Canterbury District Health Board’s Community and Public Health unit has issued a health warning after potentially toxic blue-green algae (planktonic cyanobacteria) was found in Te Roto o Wairewa/Lake Forsyth.
People should avoid the lake and animals, particularly dogs, should not be allowed near the water until the health warning has been lifted.
Dr Cheryl Brunton, Medical Officer of Health, says algal bloom can produce toxins harmful to humans and animals, and people should avoid contact with the water until further notice.
“Exposure may cause skin rashes, nausea, stomach cramps, tingling and numbness around the mouth and fingertips.
“If you experience any of these symptoms after contact with the lake, please visit your doctor immediately and let them know you have had contact with water from the lake,” Dr Brunton says.
No one should drink the water from the lake at any time. Boiling the water does not remove the toxin.
Animals that show signs of illness after coming into contact with algal mats or scums should be taken to a vet immediately.
Fish and shellfish can concentrate toxins and their consumption should be avoided.
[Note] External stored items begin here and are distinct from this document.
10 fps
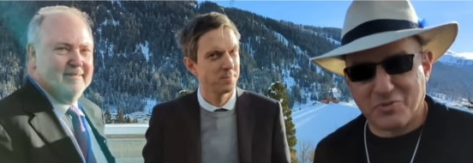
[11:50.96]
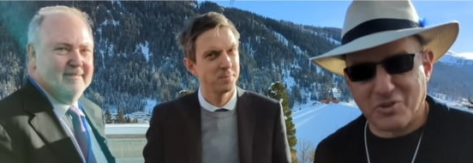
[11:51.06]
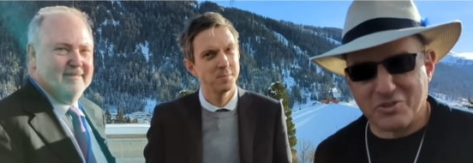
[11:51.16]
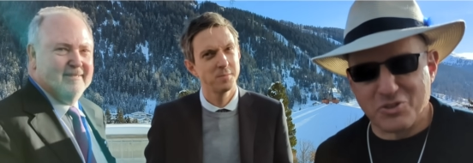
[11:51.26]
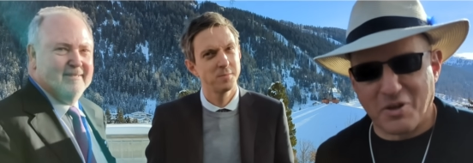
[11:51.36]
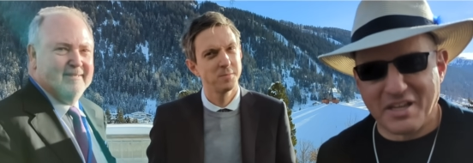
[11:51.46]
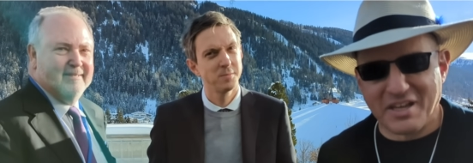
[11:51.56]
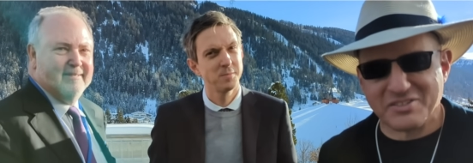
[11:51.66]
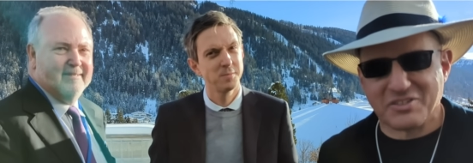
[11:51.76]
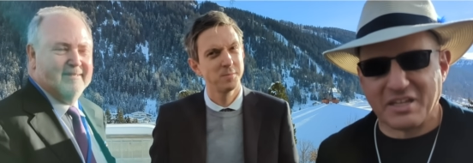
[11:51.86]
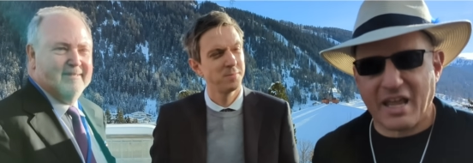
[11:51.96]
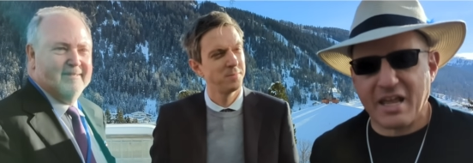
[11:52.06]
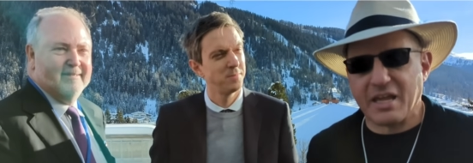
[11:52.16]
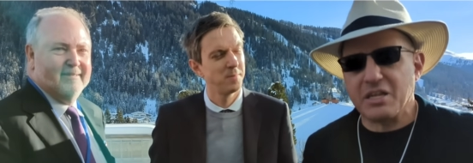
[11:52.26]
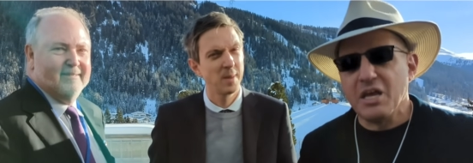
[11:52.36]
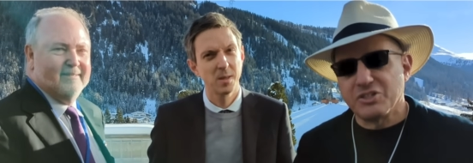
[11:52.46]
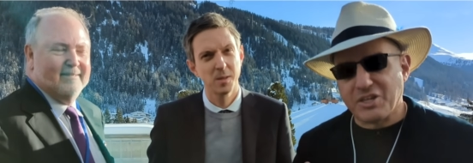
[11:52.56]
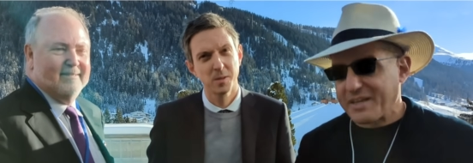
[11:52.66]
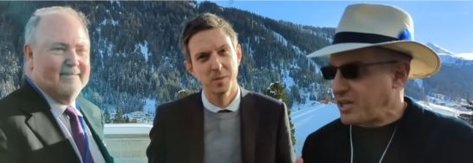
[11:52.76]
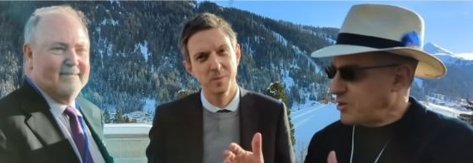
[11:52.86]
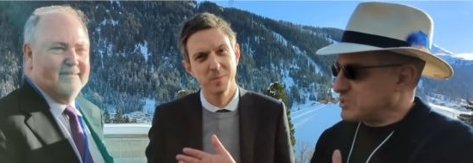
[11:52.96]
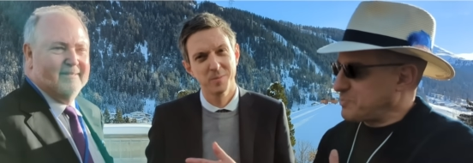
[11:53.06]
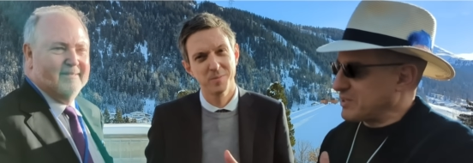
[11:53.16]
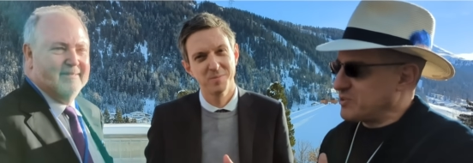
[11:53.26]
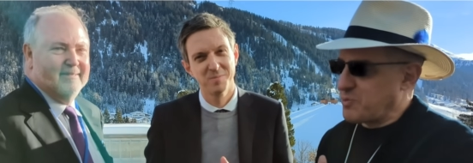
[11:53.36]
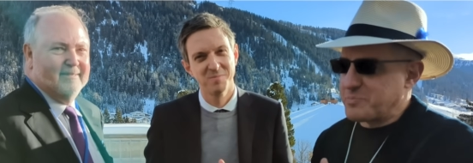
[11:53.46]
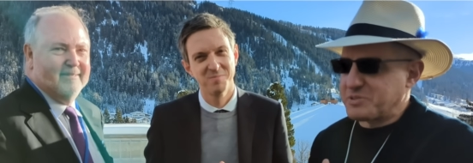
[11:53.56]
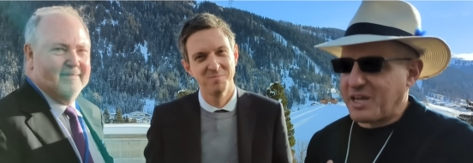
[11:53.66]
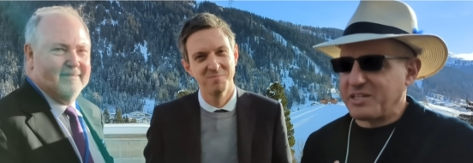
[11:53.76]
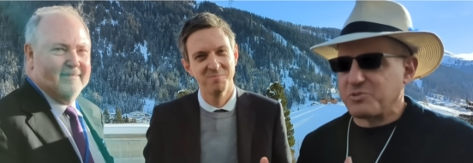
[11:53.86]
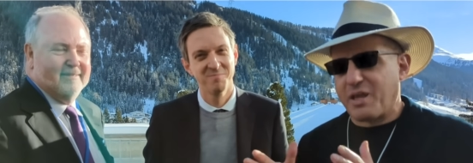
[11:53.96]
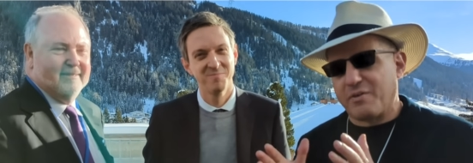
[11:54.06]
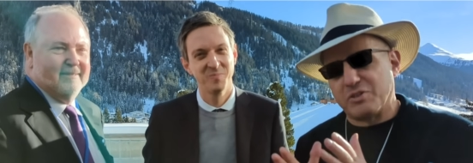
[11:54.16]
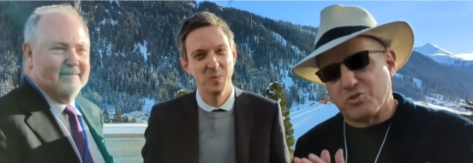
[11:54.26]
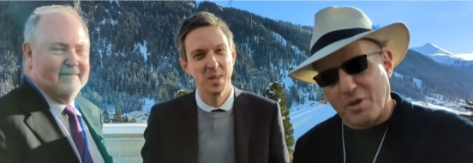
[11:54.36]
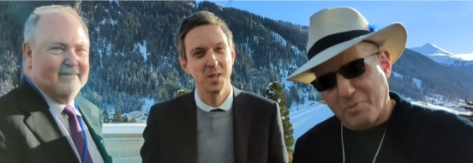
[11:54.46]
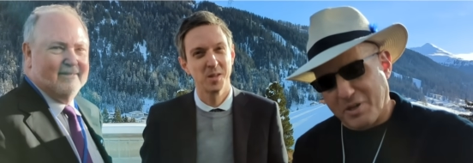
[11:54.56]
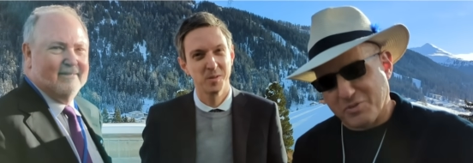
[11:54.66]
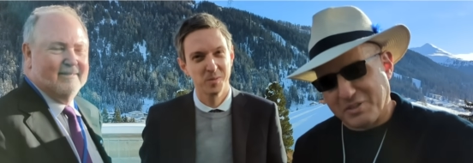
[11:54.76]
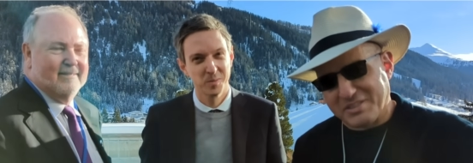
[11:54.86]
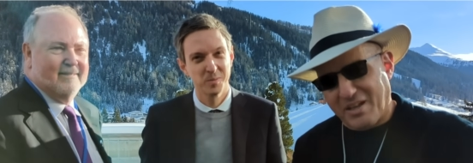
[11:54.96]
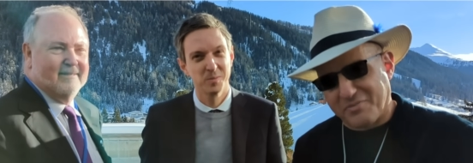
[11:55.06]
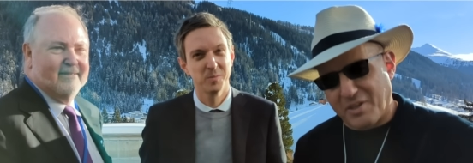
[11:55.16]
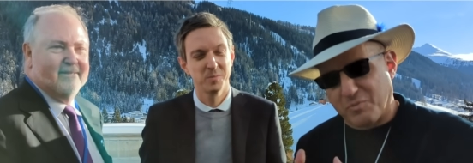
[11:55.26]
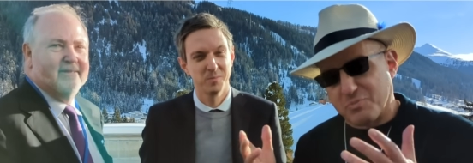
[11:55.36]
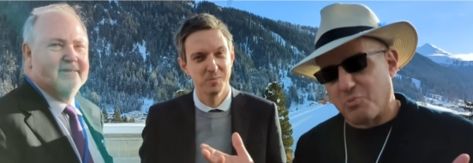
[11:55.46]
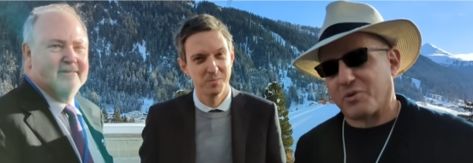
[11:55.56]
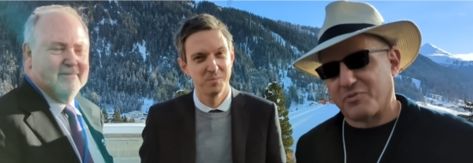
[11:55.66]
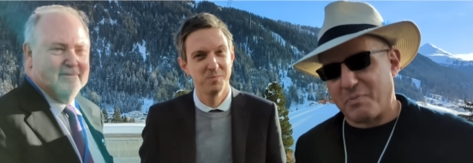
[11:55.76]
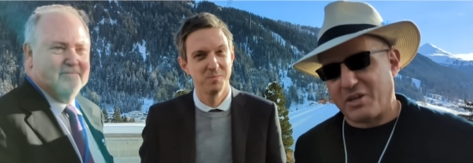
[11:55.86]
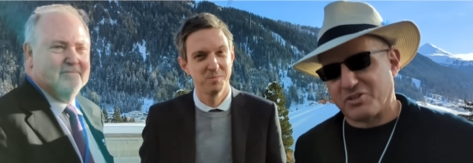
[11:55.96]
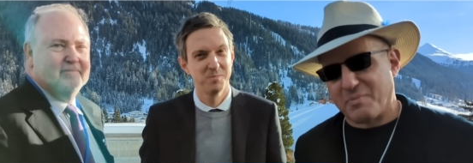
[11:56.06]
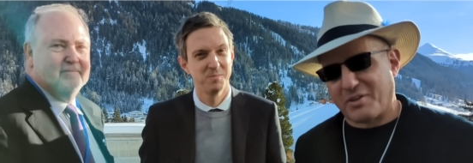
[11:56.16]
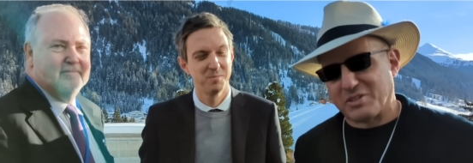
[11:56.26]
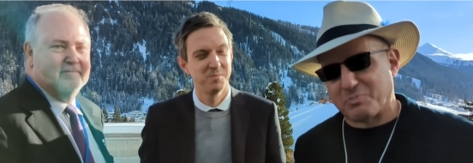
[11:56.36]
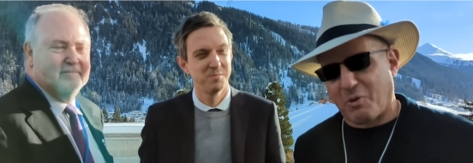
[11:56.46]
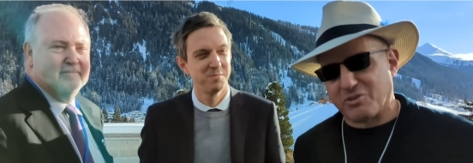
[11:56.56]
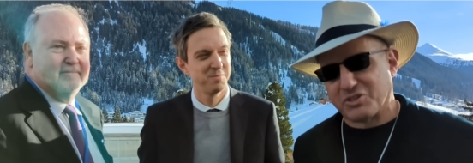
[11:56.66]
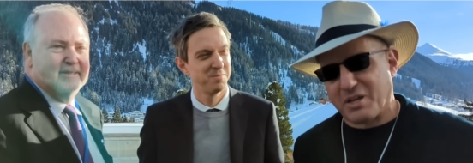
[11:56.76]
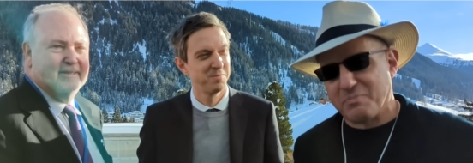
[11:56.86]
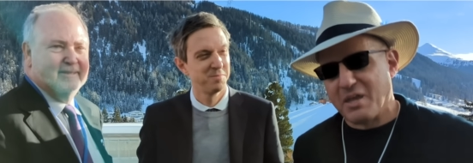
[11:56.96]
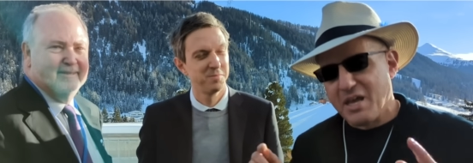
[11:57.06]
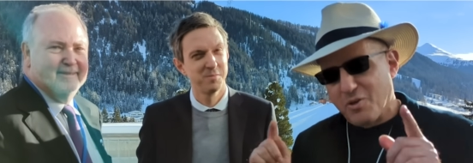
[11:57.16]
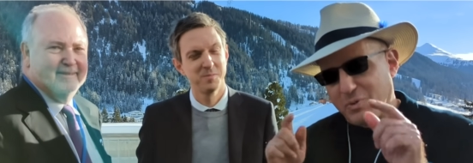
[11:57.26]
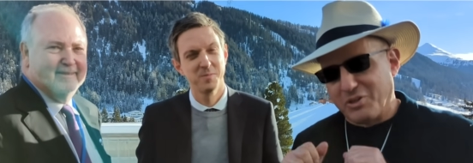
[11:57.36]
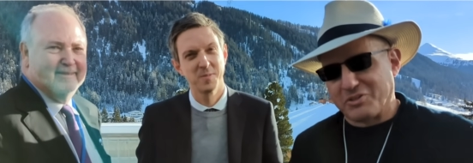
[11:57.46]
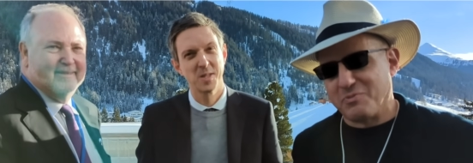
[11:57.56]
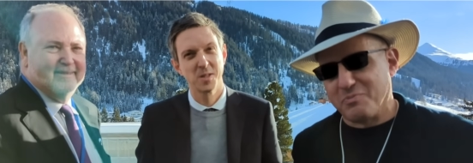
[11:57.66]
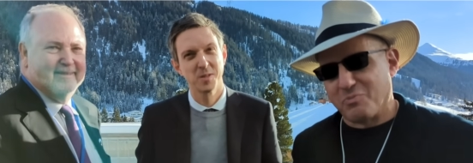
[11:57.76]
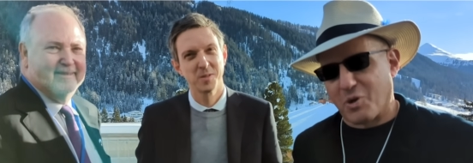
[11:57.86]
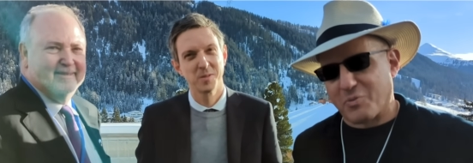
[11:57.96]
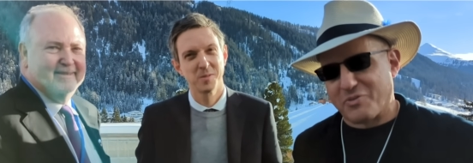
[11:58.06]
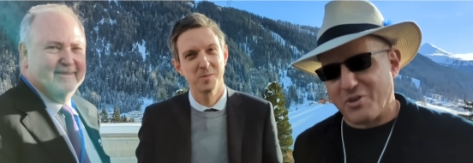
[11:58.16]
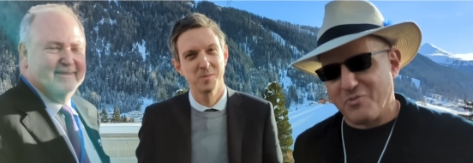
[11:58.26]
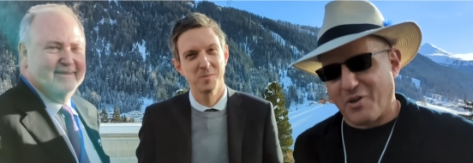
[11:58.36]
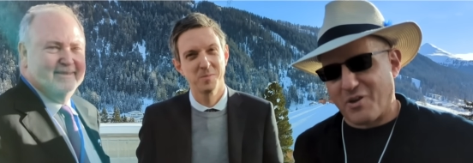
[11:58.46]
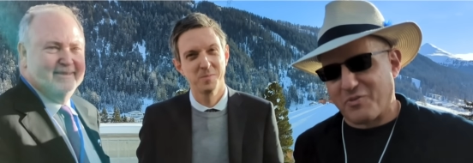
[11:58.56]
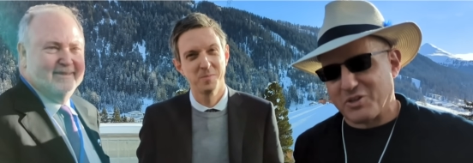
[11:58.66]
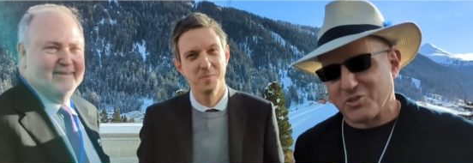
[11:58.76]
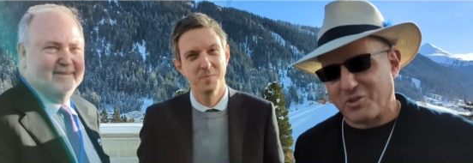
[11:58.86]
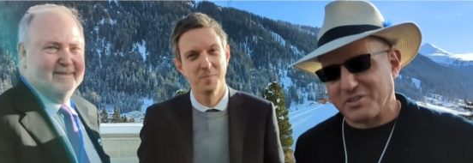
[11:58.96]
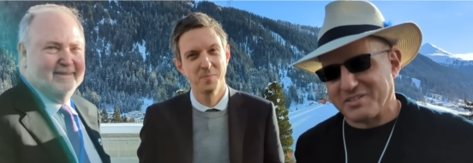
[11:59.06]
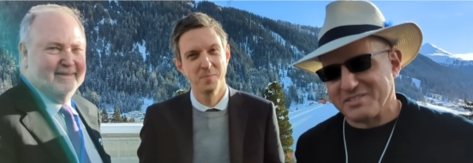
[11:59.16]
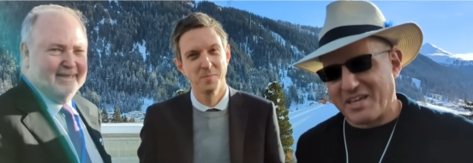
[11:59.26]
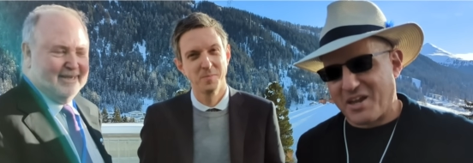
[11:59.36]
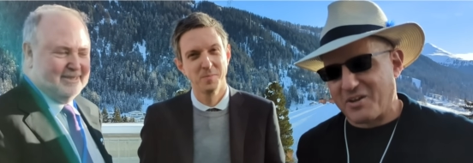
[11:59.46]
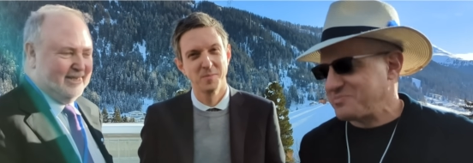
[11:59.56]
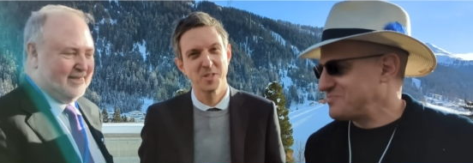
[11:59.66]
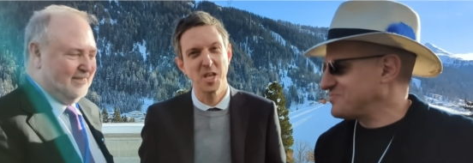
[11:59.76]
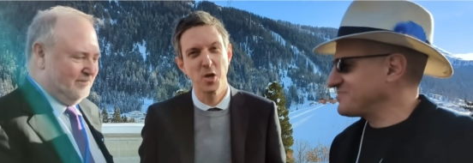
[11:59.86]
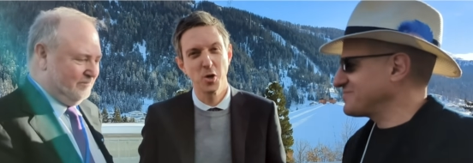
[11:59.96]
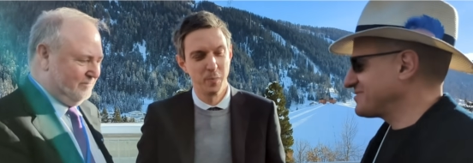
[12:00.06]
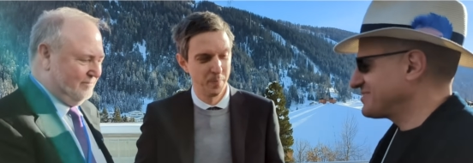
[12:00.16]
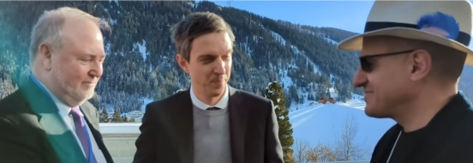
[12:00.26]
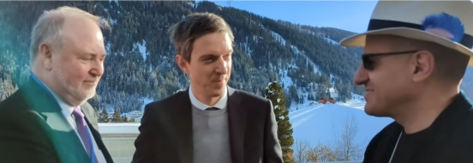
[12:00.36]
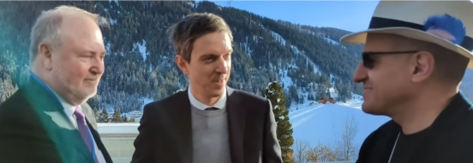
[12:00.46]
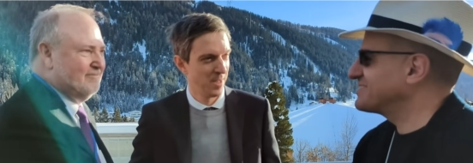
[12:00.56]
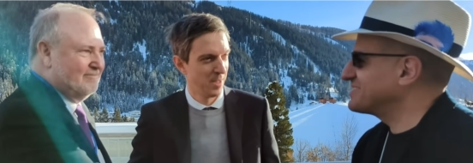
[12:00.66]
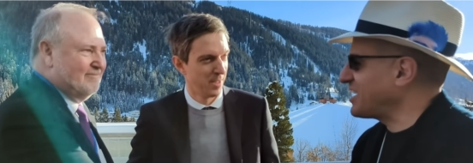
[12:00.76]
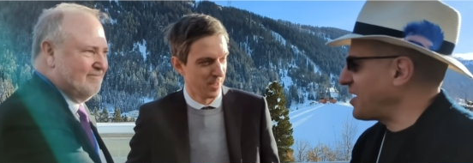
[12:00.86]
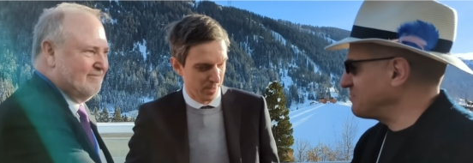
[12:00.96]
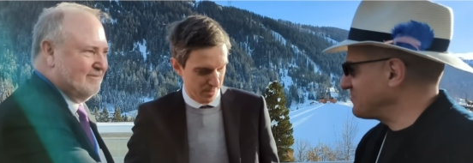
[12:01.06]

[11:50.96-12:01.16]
Speaker 1: for joining us today. And check out our respective websites. We have a joint press release out there with more information about this partnership. We look to work with you very, very shortly. Take Thanks, care. Jack. See you. Tom,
Further information on gathering Mahinga Kai can be obtained below.
Facts about cyanobacteria:
- Cyanobacteria occur naturally but can increase rapidly during warmer months.
- Algal blooms are caused by a combination of nutrients in the water (such as nitrogen and phosphorus), and favourable weather conditions (e.g. increased temperature, calm days).
- If the water is cloudy, discoloured, or has small globules suspended in it, avoid all contact.
- Not all cyanobacterial blooms are visible to the naked eye and toxins can persist after the blooms disappear.
- Cyanobacterial concentrations can change quickly with changing environmental conditions (e.g. wind). If a health warning is in place avoid contact with the water.